### EXERCISE
Please return each entry exactly as it appears, but not the pictures.

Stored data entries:

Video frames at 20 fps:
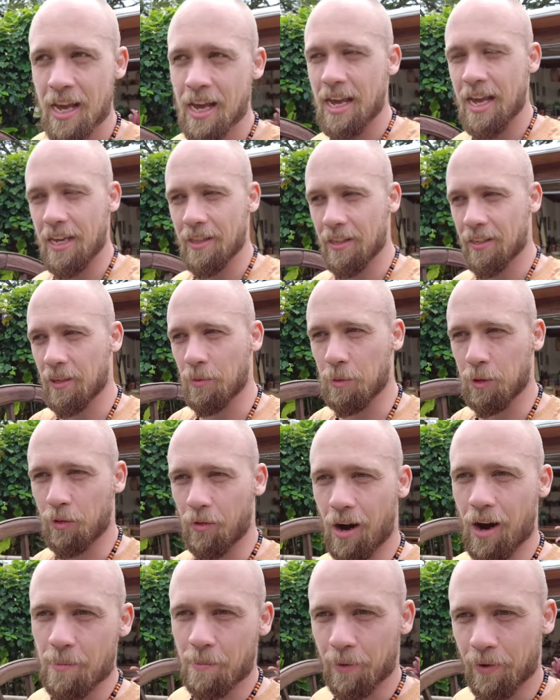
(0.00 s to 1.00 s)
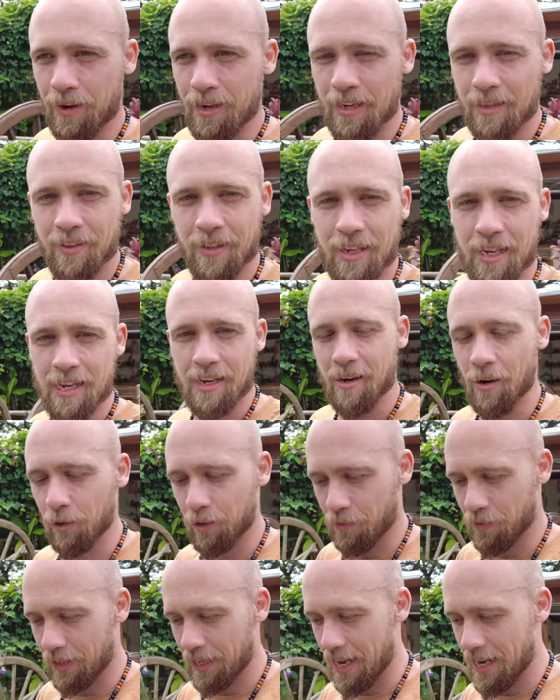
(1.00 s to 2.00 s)
hit the subscribe button and the
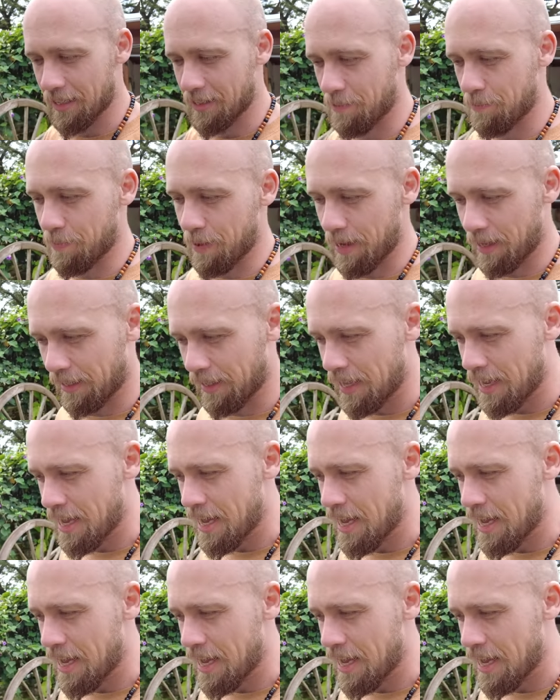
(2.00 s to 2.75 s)
notification bell,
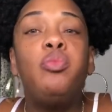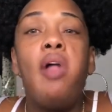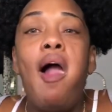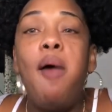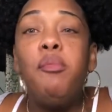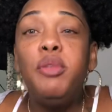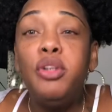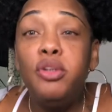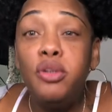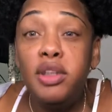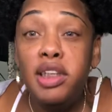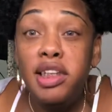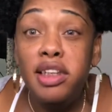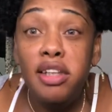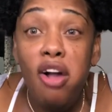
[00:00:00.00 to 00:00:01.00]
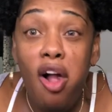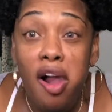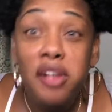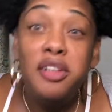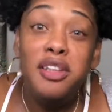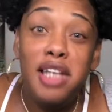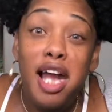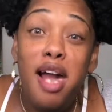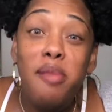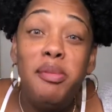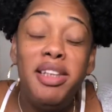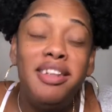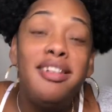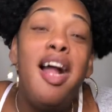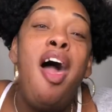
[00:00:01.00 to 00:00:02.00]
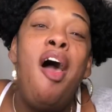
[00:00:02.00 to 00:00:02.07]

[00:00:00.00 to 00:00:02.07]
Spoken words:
I'm going to do it in God's timing.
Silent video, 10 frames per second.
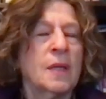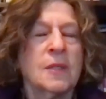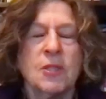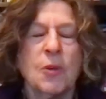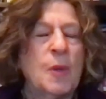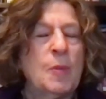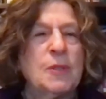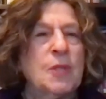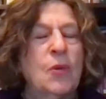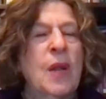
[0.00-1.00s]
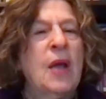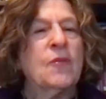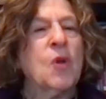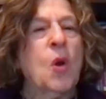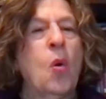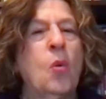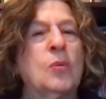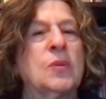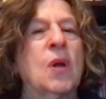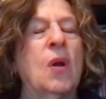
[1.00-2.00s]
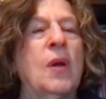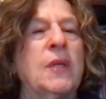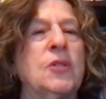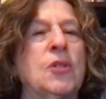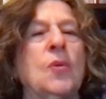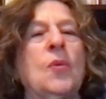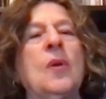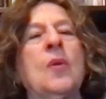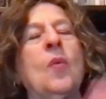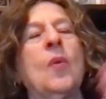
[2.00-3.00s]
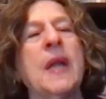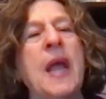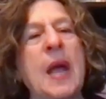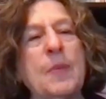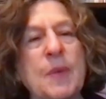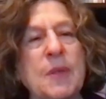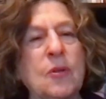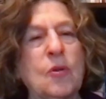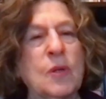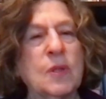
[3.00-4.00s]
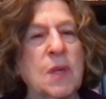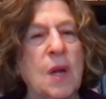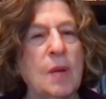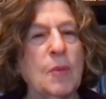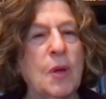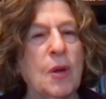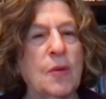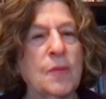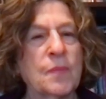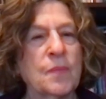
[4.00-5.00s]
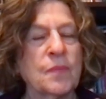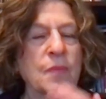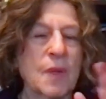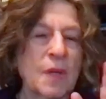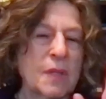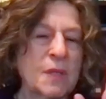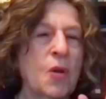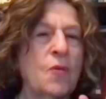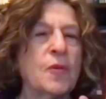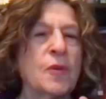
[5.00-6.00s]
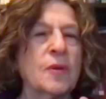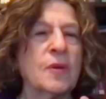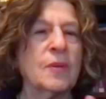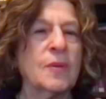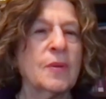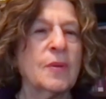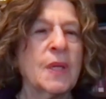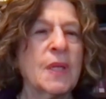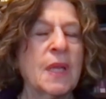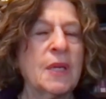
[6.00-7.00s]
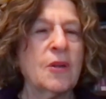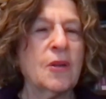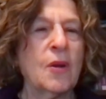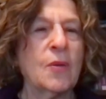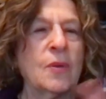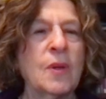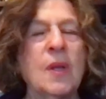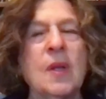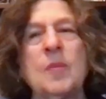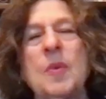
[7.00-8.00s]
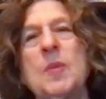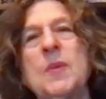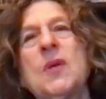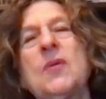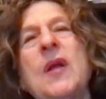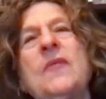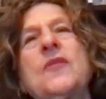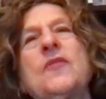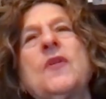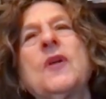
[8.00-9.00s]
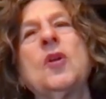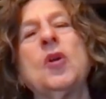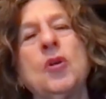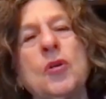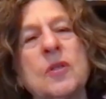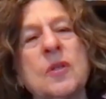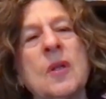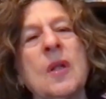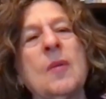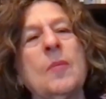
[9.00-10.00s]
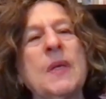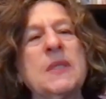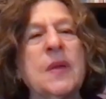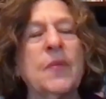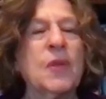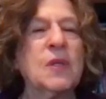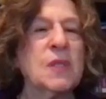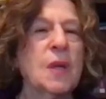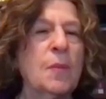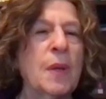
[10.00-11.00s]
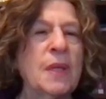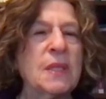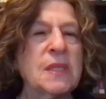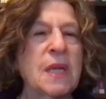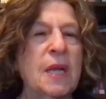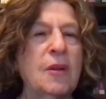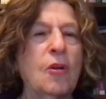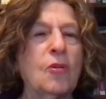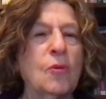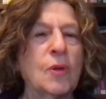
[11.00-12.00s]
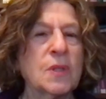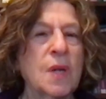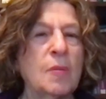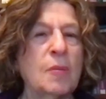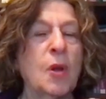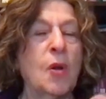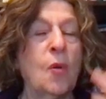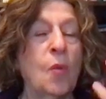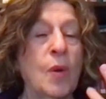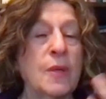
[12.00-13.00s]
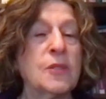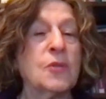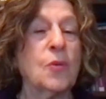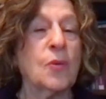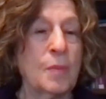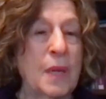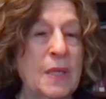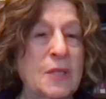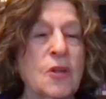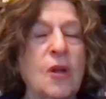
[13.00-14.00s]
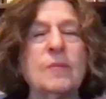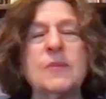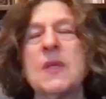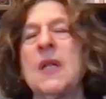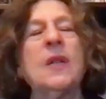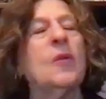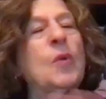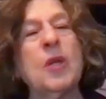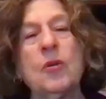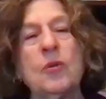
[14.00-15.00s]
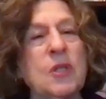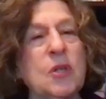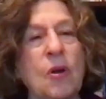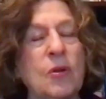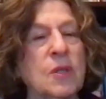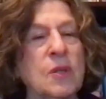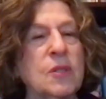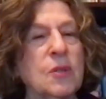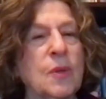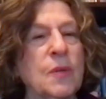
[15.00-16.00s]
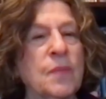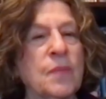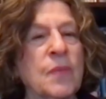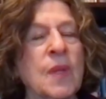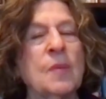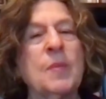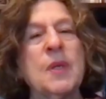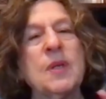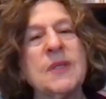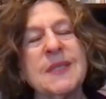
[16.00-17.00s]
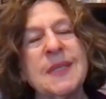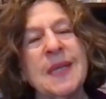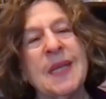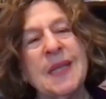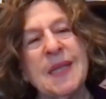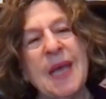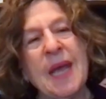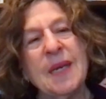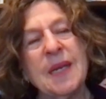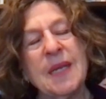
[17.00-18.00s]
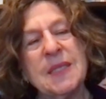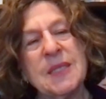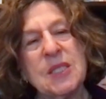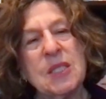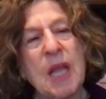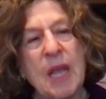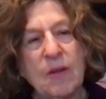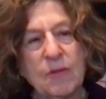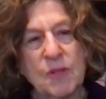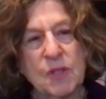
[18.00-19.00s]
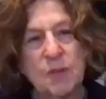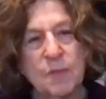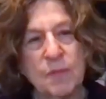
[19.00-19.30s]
So people don't have to hold on to what happened a long time ago. It's over. Can let it go. People don't have to feel hurt by something somebody said a long time ago, once or many times. We don't need to hold on to it because that enslaves.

### EXERCISE SOLUTION
Video frames at 20 fps:
(0.00 s to 1.00 s)
(1.00 s to 2.00 s)
hit the subscribe button and the
(2.00 s to 2.75 s)
notification bell,
[00:00:00.00 to 00:00:01.00]
[00:00:01.00 to 00:00:02.00]
[00:00:02.00 to 00:00:02.07]

[00:00:00.00 to 00:00:02.07]
Spoken words:
I'm going to do it in God's timing.
Silent video, 10 frames per second.
[0.00-1.00s]
[1.00-2.00s]
[2.00-3.00s]
[3.00-4.00s]
[4.00-5.00s]
[5.00-6.00s]
[6.00-7.00s]
[7.00-8.00s]
[8.00-9.00s]
[9.00-10.00s]
[10.00-11.00s]
[11.00-12.00s]
[12.00-13.00s]
[13.00-14.00s]
[14.00-15.00s]
[15.00-16.00s]
[16.00-17.00s]
[17.00-18.00s]
[18.00-19.00s]
[19.00-19.30s]
So people don't have to hold on to what happened a long time ago. It's over. Can let it go. People don't have to feel hurt by something somebody said a long time ago, once or many times. We don't need to hold on to it because that enslaves.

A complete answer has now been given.